Bryan Talbot’s name has been difficult to avoid recently since he won the Costa Prize for Biography with Dotter of Her Father’s Eyes (co-written with Mary Talbot). That would be achievement enough, but he also found time in 2012 to release the third volume in his wonderful Grandville series, Grandville Bete Noire. The Grandville books have become a Christmas treat for me, replacing those annuals of long ago, and this latest album was the first present I reached for once the unwrapping was over.
With each volume Talbot succeeds in adding depth to the world of Grandville and the character of Detective Inspector LeBrock. For those new to the series, Grandville is an alternate Earth where animals are in charge. LeBrock is a badger, for example, and a whole menagerie of animals is featured in every episode. Talbot has particular fun with the villains in this case, a cabal of evil capitalists headed by a toad, but including a vulture and a couple of fat cats. The genre is steampunk which makes some aspects of Grandville seem old fashioned while others are technologically advanced. Humans do exist but are seen as a lower form of life; that they are beginning to protest might hint at plot-lines to come. Everything is rendered in a style that is not in the least cartoony and one of the most wonderful things about Grandville is that it’s difficult to imagine it working in any other form.
Grandville Bete Noir is concerned with art and capitalism.

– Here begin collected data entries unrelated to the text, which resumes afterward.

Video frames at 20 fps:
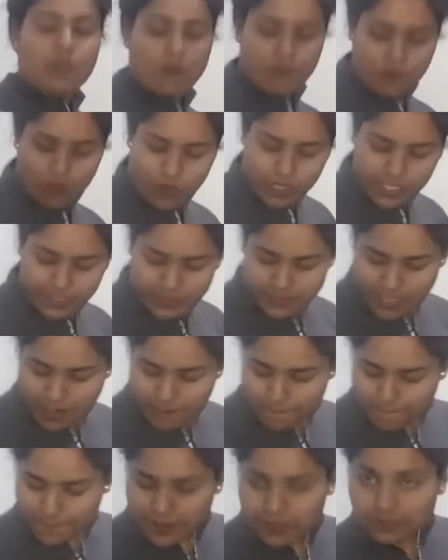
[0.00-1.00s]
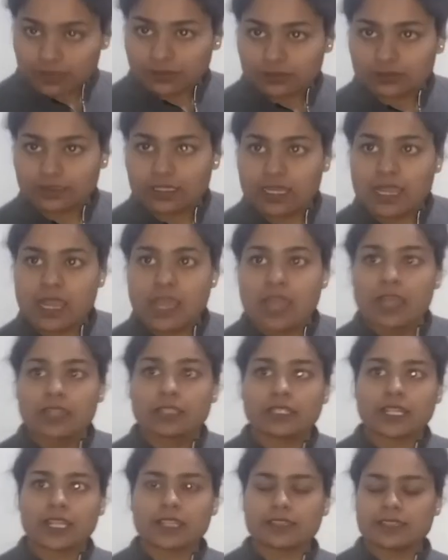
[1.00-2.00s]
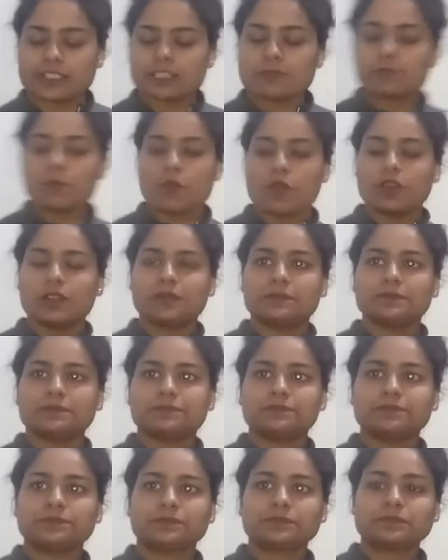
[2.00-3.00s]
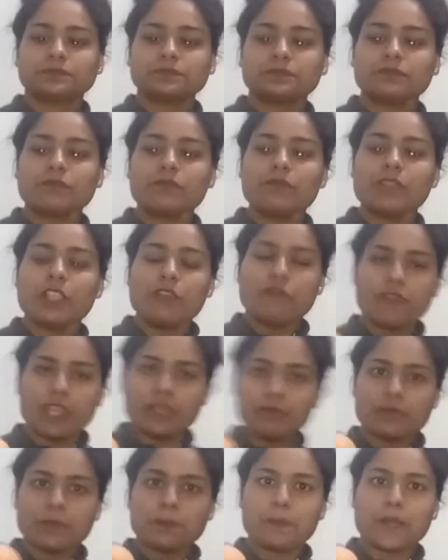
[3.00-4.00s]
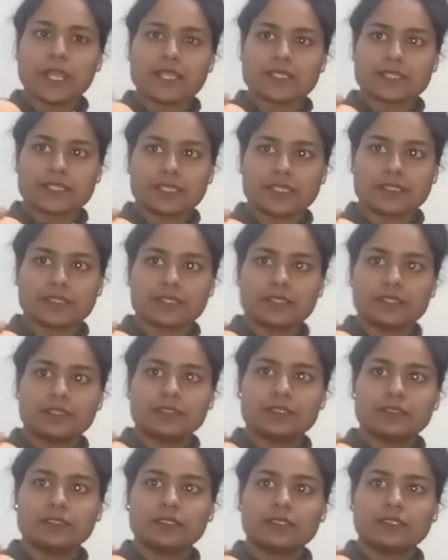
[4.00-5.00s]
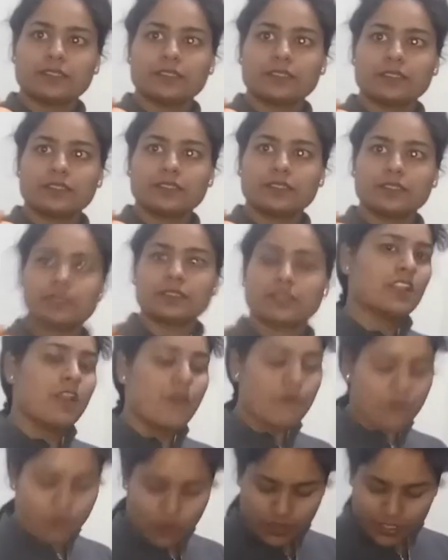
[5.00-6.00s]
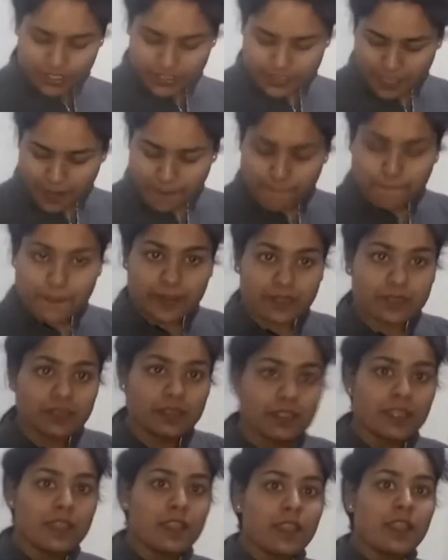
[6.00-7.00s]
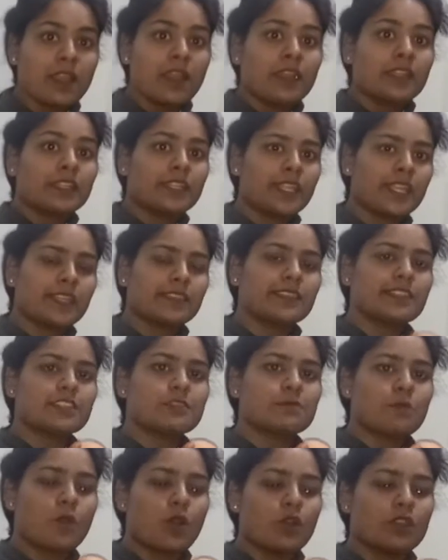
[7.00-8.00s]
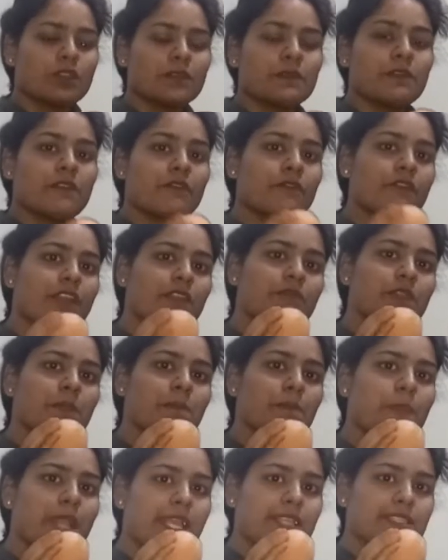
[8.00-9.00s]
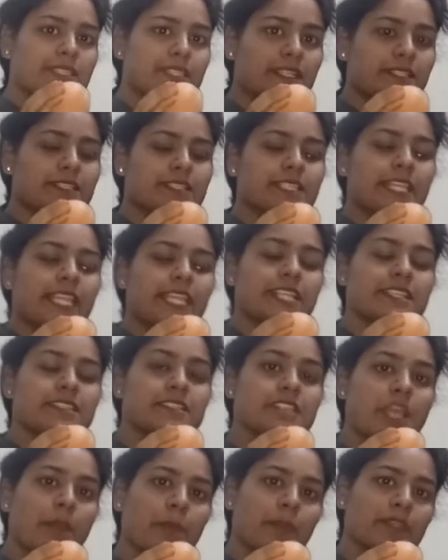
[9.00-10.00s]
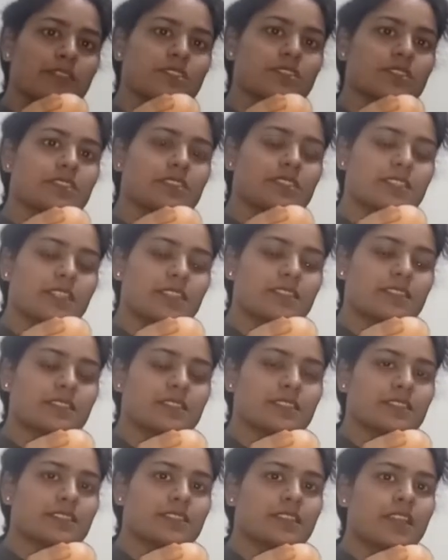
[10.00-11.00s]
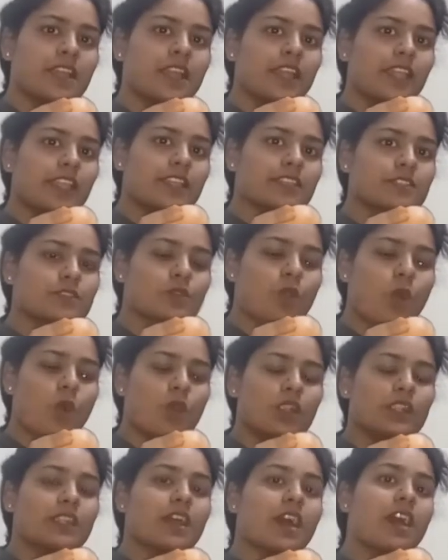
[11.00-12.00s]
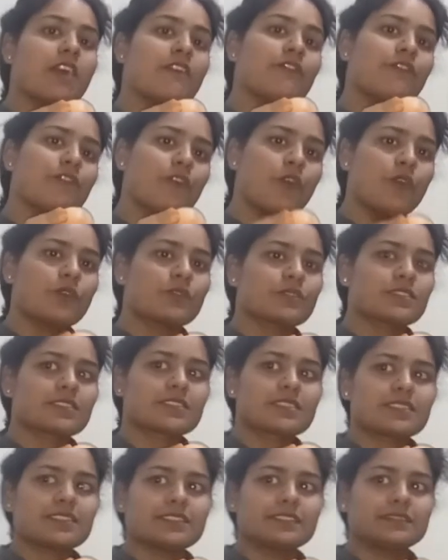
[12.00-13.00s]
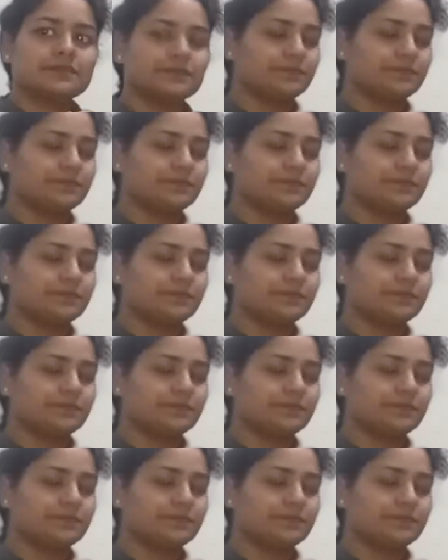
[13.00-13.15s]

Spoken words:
For example, take this ball. When we press it, for example, take this ball. When we press it, its dimension changes. Is called a force.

It begins with a classic locked room murder (though the solution is far from traditional) as an artist is murdered in Paris. LeBrock is called from London to help. The artist, Gustave Corbeau (a play on Gustave Corbet and the French for raven) had been working on a design for a mural for the Revolutionary Council – France has recently freed itself and is heading for elections. In the background a sinister group of businessmen are plotting revolution…
The book works as both an adventure and a satire, and in an illuminating afterword Talbot demonstrates its connection to historical events – in particular the link between art and politics. Ultimately Talbot uses his medium to present something that is both thoughtful and highly entertaining – and you can’t ask for much more for Christmas than that.